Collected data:
------------------------------------------------

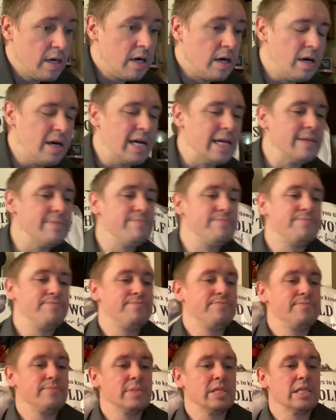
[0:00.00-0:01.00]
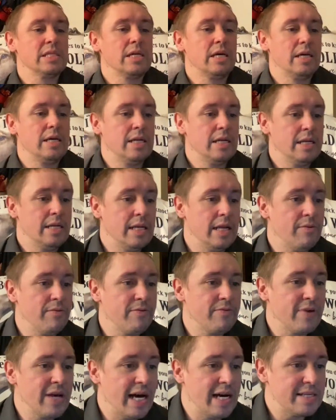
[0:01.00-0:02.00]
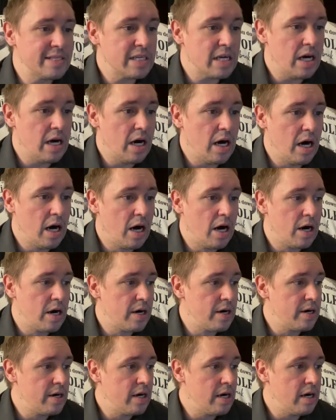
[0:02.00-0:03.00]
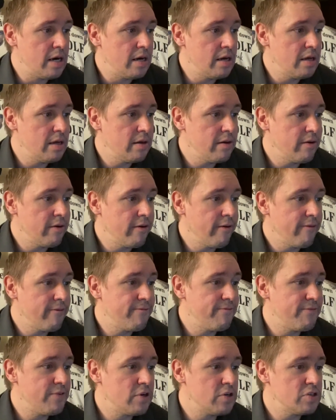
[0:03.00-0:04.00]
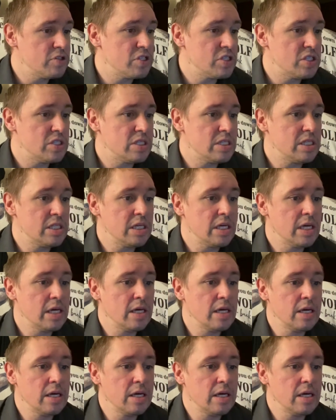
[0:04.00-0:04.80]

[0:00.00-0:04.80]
All right. Now we've got our first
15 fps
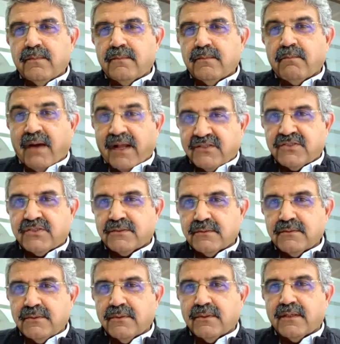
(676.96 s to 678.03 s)
much.
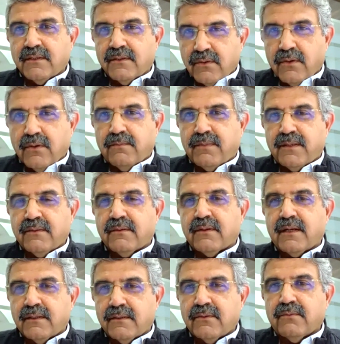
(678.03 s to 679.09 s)
You can grow, but you
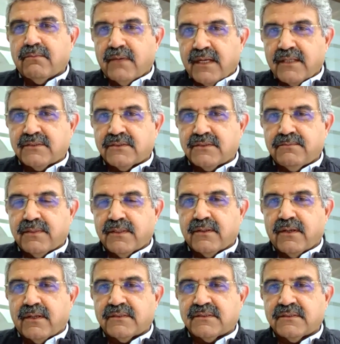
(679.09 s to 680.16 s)
can't grow much
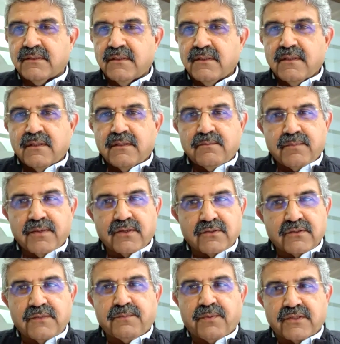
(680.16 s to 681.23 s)
because
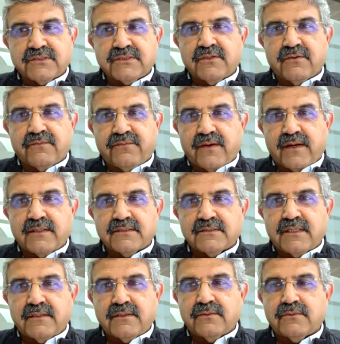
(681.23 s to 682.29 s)
of the paucity of funds,
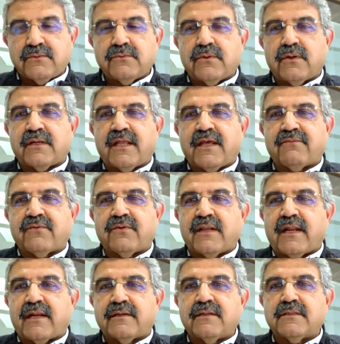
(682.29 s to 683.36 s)
and you do not have
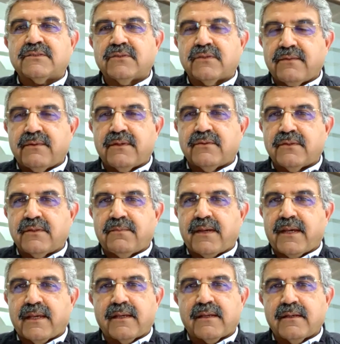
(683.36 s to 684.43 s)
collaterals to give it to the
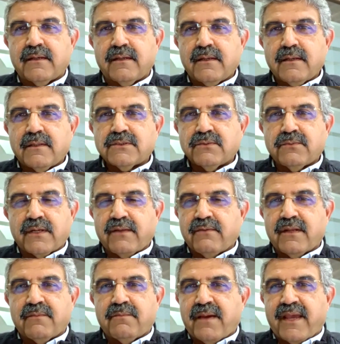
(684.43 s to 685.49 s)
bank. So
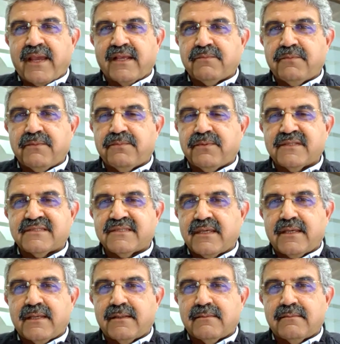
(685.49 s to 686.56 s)
whatever bank people
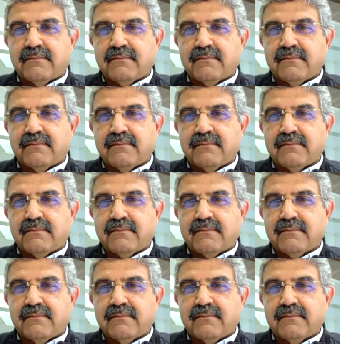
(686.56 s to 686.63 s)
say,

------------------------------------------------

* [Your objective] Please write out, word for word, each line from the one with "(683.36 s to 684.43 s)" to the last line of the data, keeping both ends and omitting pictures.

* [Your response]
(683.36 s to 684.43 s)
collaterals to give it to the
(684.43 s to 685.49 s)
bank. So
(685.49 s to 686.56 s)
whatever bank people
(686.56 s to 686.63 s)
say,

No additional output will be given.